Vatandaşın dövize yönelik kaygısı azalmalı

Ayrıca son 1-1,5 ayda dövize talep yaratan gelişmeler de bu sonucun açıklayıcısı olabilir. Kur güvenle ilgili bir sorunu yansıtır. Yerleşiklere çok ciddi bir talep oldu. Bu anlamda kur politikasının nasıl yürüyeceği de önemli olacak. Kur politikası, mevcut haliyle sürdürülmesi zor bir yapı. Yönetilen bir kur sistemimiz var. Bunu yine yönetmeliyiz ama farklı bir şekilde olmalı. Türkiye vatandaşlarının TL’ye dönebilmesi için daha güçlü para politikası gerekiyor. Belki süper bono gibi yeni araçlar gelecek. Fakat, vatandaşın dövizle ilgili kaygısının azalması lazım. İş dünyasının da ihracatla ilgili sıkıntılarının azaldığı bir noktaya gelmesi gerekiyor para politikasının.

Erken seçim konusunun hemen gündeme geleceğini düşünmüyorum. Öncelikle yaşanan sorunların çözümü için adımlar atılması beklenecek. Bu adımlar atılır ve sonuçlar alınırsa erken seçim konusu kapanır. Adım atılmaz ya da atılan adımlar sonuç vermezse, ekonomideki sorunlar daha da büyürse erken seçim gündeme gelebilir. Ama bunun için de 1 yıllık zaman var. Bu çerçevede piyasalar yine “bekle gör” modunda olacak.

YATIRIM FİNANSMAN DİREKTÖRÜ DR. NURİ SEVGEN:

 Ekonominin iyileşmesi için seçim gündemden çıkmalı

Yerel seçimde değişen iller, ilçeler, muhtarlıklar ekonomik durumu doğrudan etkilemiyor.
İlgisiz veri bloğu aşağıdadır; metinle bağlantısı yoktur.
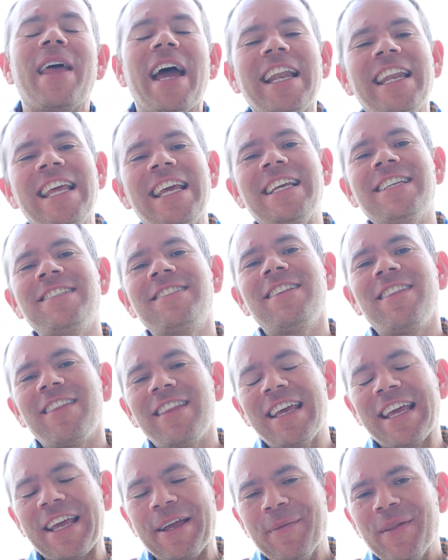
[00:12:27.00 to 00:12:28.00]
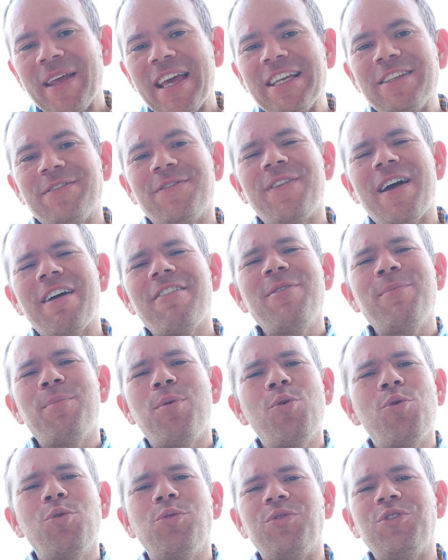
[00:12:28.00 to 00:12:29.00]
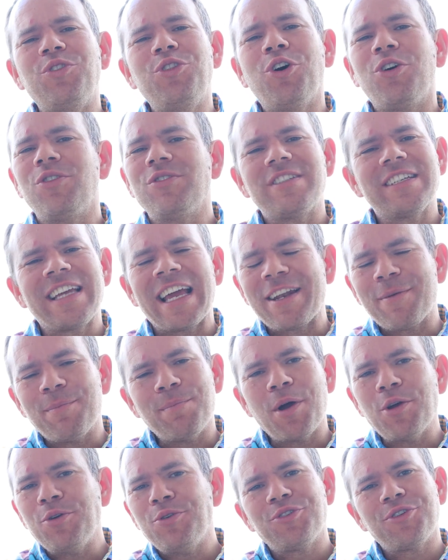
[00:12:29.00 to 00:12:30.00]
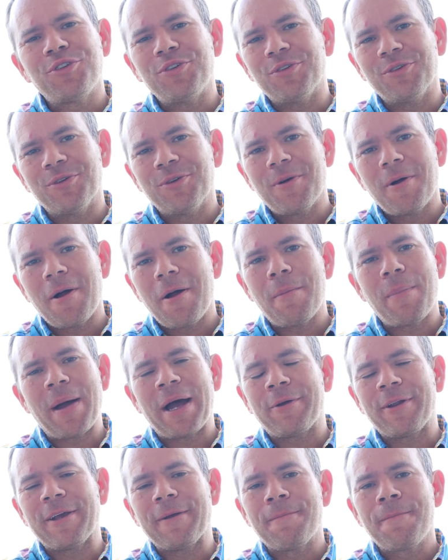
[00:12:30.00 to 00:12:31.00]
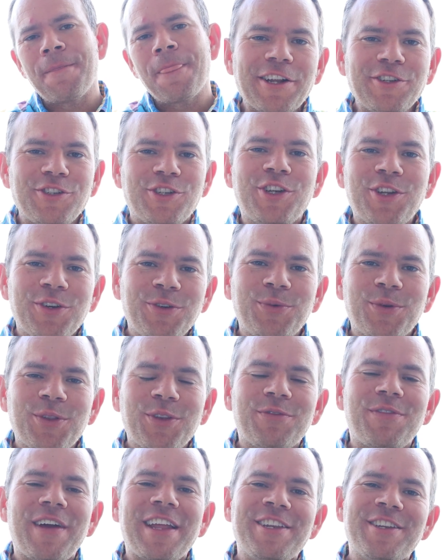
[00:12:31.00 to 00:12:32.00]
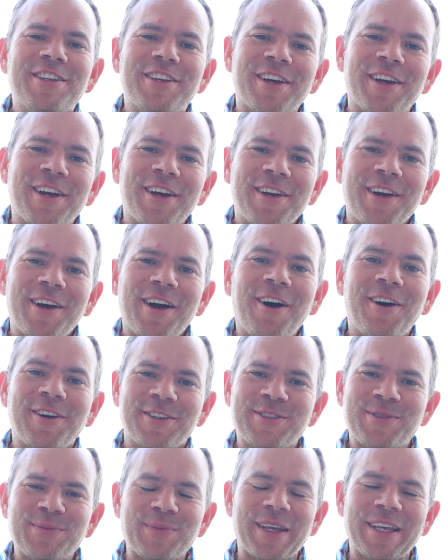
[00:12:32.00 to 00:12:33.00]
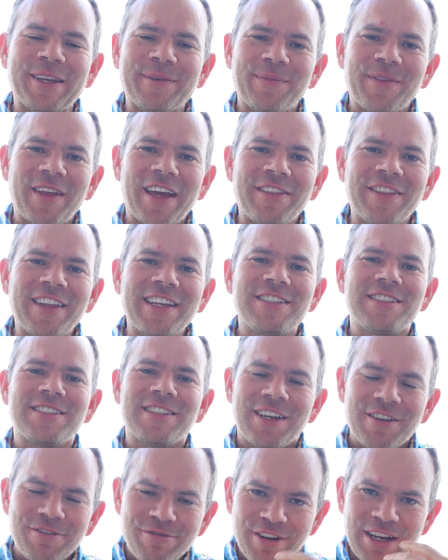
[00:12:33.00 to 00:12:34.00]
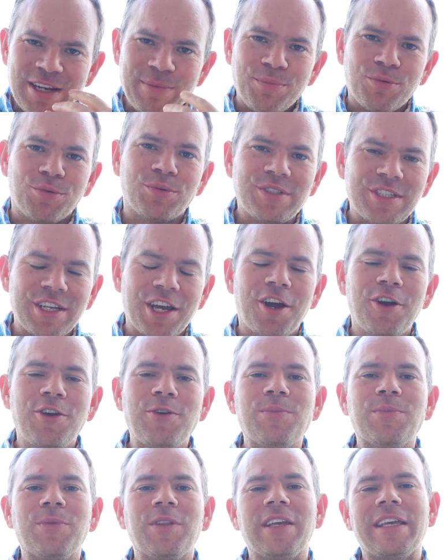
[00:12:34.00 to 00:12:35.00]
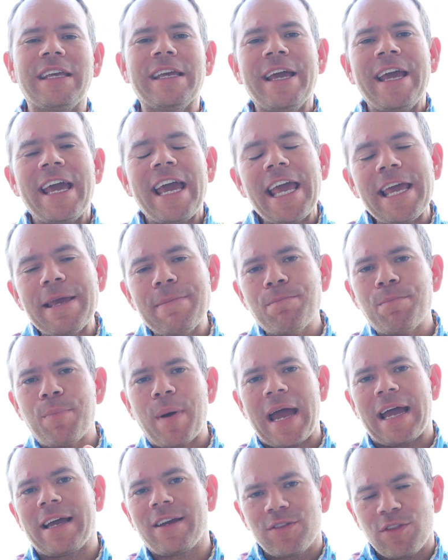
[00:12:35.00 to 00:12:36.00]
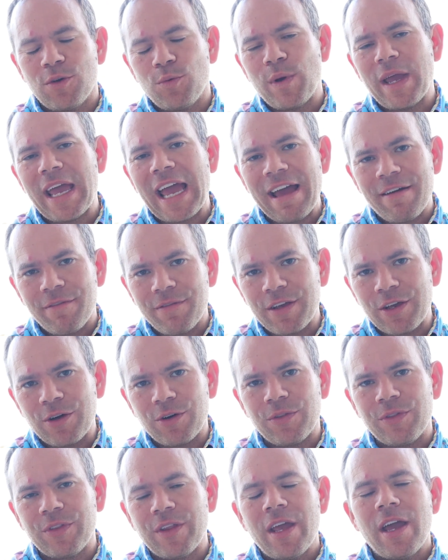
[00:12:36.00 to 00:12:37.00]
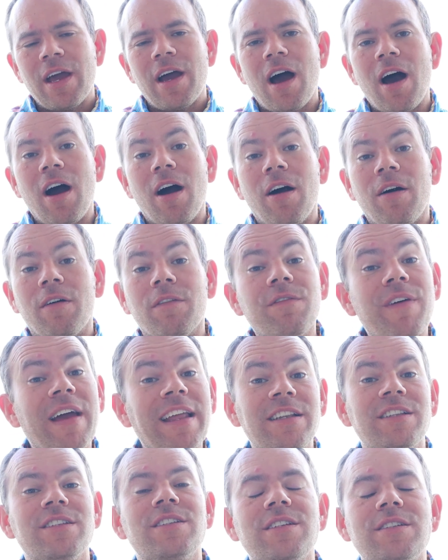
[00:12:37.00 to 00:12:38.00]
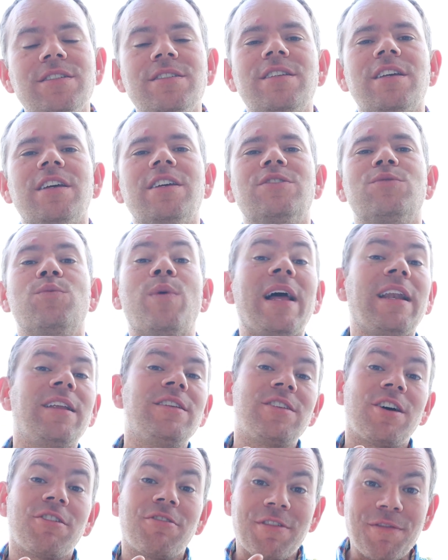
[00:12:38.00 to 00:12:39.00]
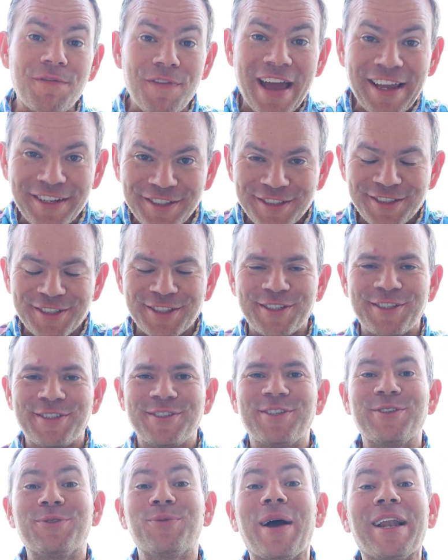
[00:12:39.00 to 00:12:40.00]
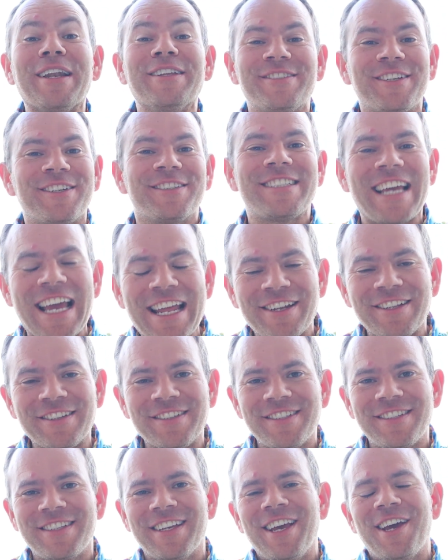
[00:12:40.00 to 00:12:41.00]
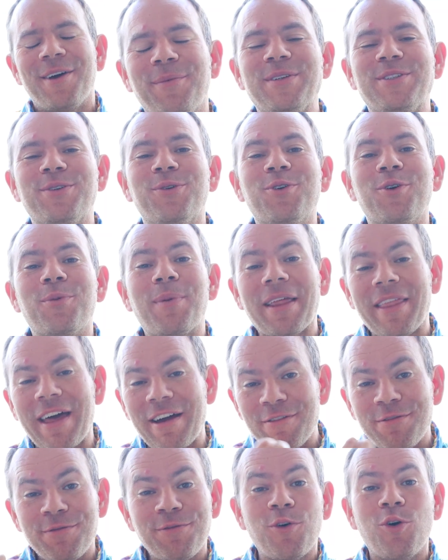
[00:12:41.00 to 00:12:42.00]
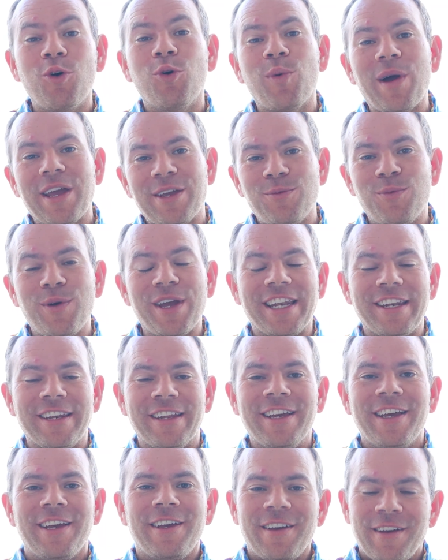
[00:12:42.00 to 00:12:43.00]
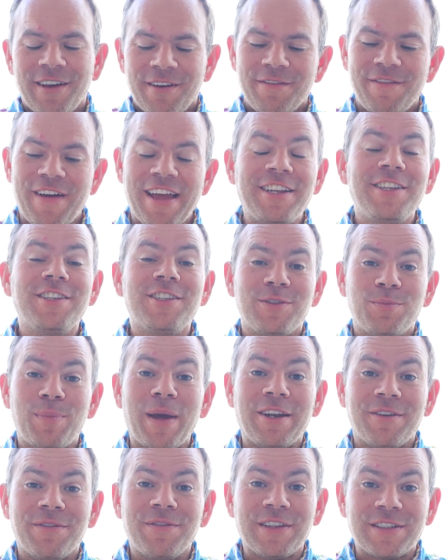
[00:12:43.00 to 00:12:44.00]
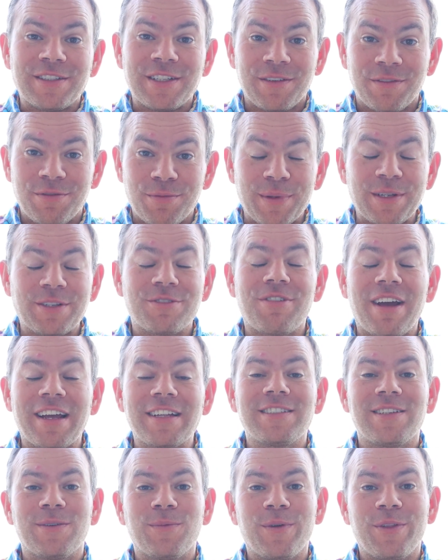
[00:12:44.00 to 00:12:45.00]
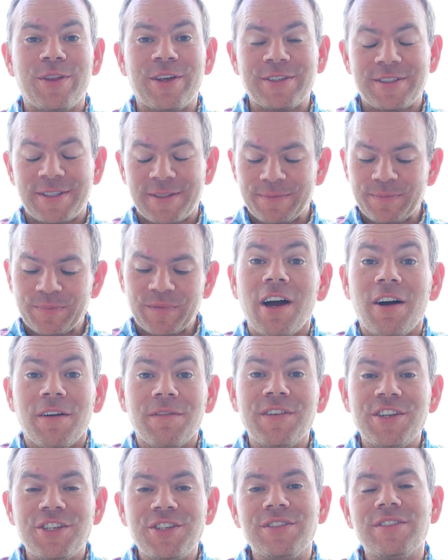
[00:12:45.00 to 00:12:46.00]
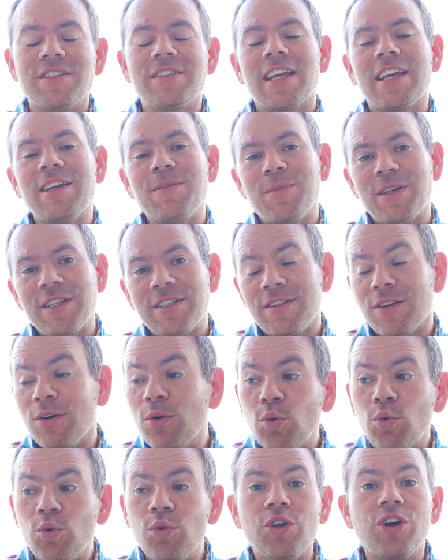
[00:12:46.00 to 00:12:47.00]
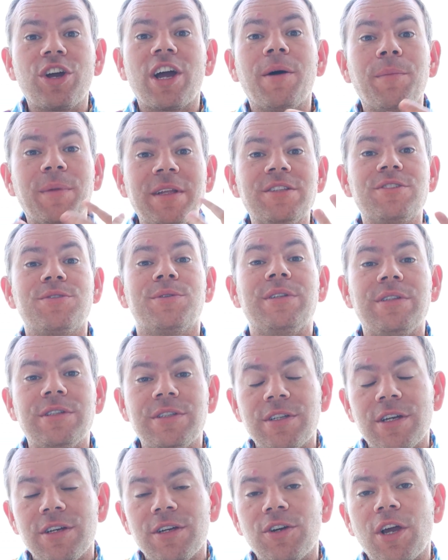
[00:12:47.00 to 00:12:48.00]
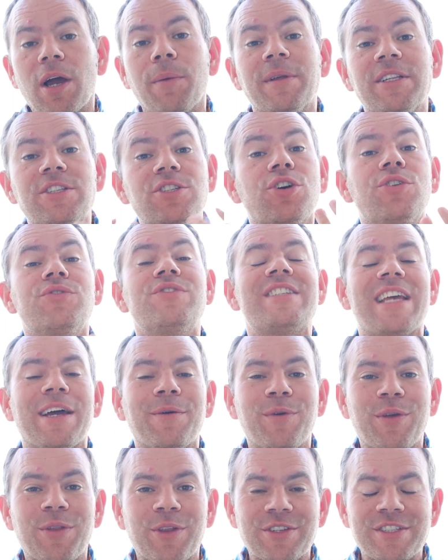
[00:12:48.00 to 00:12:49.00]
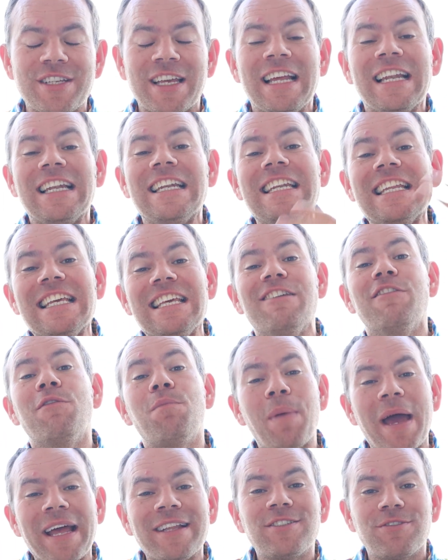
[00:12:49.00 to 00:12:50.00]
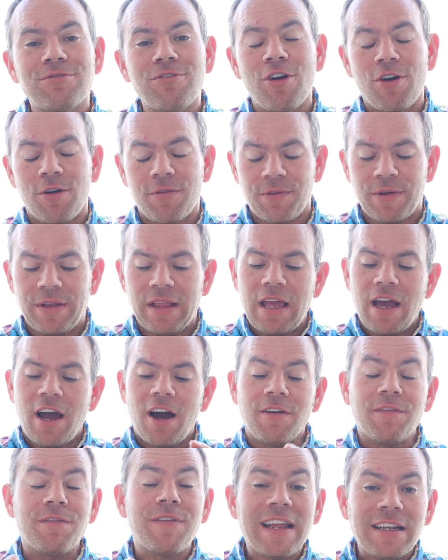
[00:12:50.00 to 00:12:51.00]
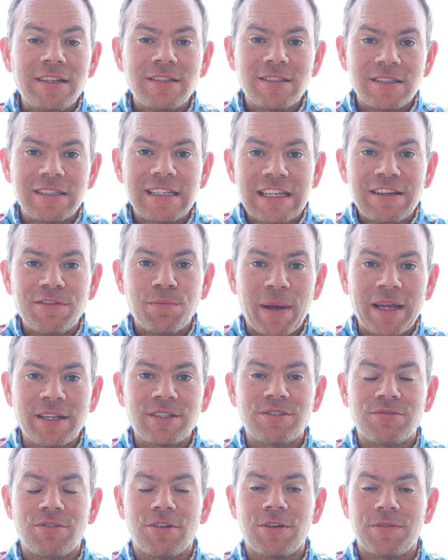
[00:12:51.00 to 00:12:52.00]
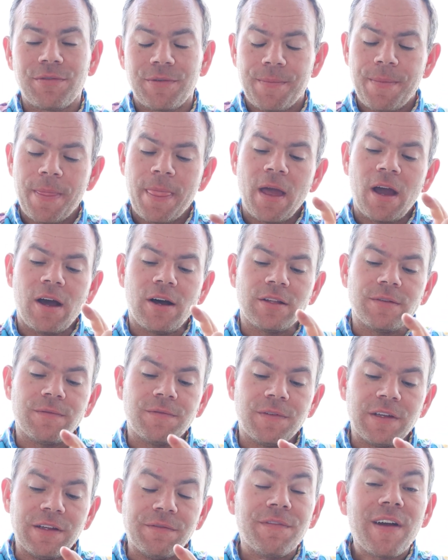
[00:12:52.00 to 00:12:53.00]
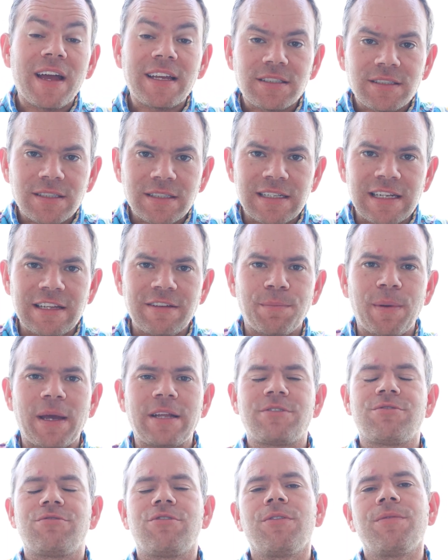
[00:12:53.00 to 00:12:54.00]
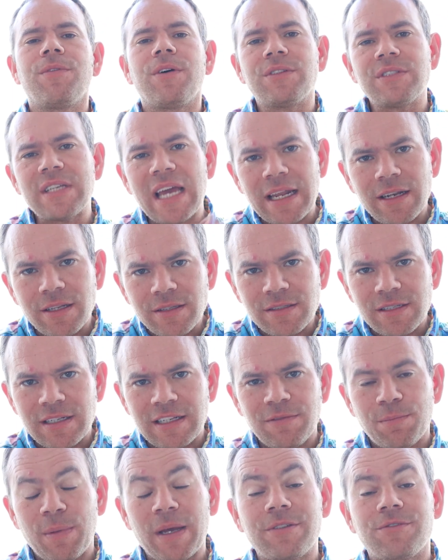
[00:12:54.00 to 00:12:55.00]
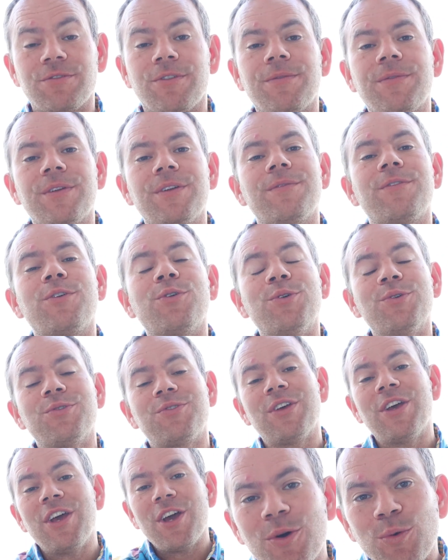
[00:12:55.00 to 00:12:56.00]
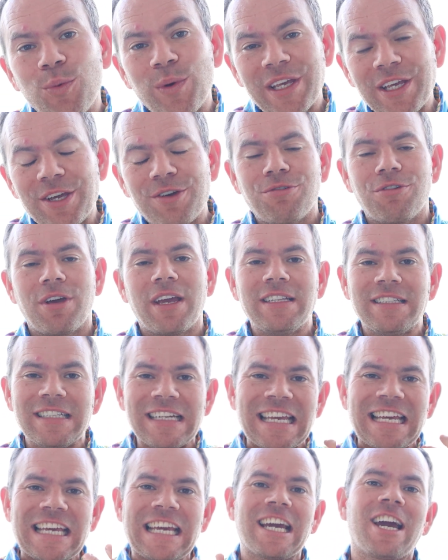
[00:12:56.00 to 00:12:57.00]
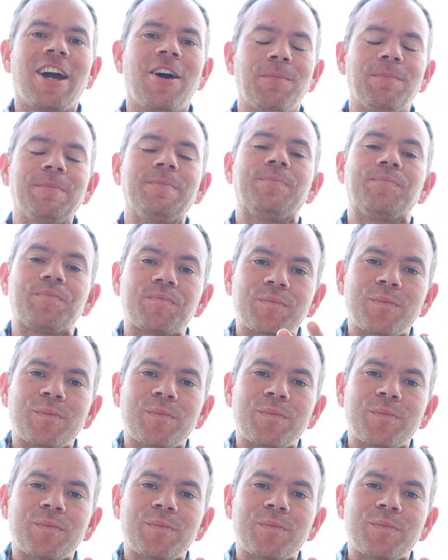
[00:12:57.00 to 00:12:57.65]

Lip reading: And here's the thing, it's very important not to get emotional about it. And do you know what the vendor asked me? And this really brought it home, the impact that we're having on our vendors, as well as our investors, as well as our tenants. We talk about that four-way win. Vendors benefiting from interacting with us. Our vision statement is that all that come into contact with us leave better off. Our vendors leave better off, our investors leave better off, our tenants leave better off, and of course, we create an income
Dolaylı olarak etkiliyor. Çünkü hükümet halen görevde ve “Politika değişikliği yapacak mı yapmayacak mı?” tedirginliği yaşanıyor. Cumhurbaşkanı’nın açıklamalarından anlaşılıyor ki ekonomi politikaları OVP’ye uygun şekilde devam edecek. Önümüzdeki dönemde bunu göreceğiz. Şu an için parasal sıkılaşmanın devam edeceği, enflasyonla mücadelenin süreceği yönünde görünüm var. Kurlarda büyük bir reaksiyon olmaması için elinden geleni yapacak. Ekonomi yönetimi bundan sonraki süreçte daha rahat edecektir, çünkü 2028’e kadar bir seçim olmayacağı aşikar. Artık Türkiye’nin erken seçim kaldıracak bir hali kalmadı. Öncelik ekonomi politikalarındaki detayların rasyonel bir şekilde halledilmesi olmalı. Böylece ekonomi düze çıkar. Seçim sonrasında konuşulur. Ekonomik belirsizliğin aşılması için en azından 2025’in sonuna kadar seçim konusu gündemimizde olmamalı.

Kamu tasarrufları ne olacak?

Parasal ve mali tarafta bir değişim olmayacak. İşin bir de tasarruf tarafı var. Bu konuda ne olacağına bakmamız lazım. “Enflasyonla mücadele edilecekse kamu tasarrufları ne olacak? Bununla ilgili neler yapılacak? Bu konuyla ilgili bir paket açıklanacak mı? Bu sorulara odaklanacağız.

Bu birkaç hafta sonrasının konusu. Bugün ne olacak? Türkiye’nin dünyadaki görünümünde CDS’ler cuma günü ile hemen hemen aynı. Çok büyük değişiklik yok. SWAP’larda da çok büyük değişim söz konusu değil. Bu da Türkiye’ye bakış açısında ekstrem bir değişim olmadığını gösteriyor. Yurtiçinde de borsa cuma günü yukarı yönlü önemli bir hareket yapmış. Bugün içinse çok iyi ya da çok kötü bir gidişat beklemiyorum. Yerel seçimlerden belli senetler, belli sektörler etkilenebilir. 8980-9000 civarı önemli bir destek, 9200-9250 bölgesi önemli direnç.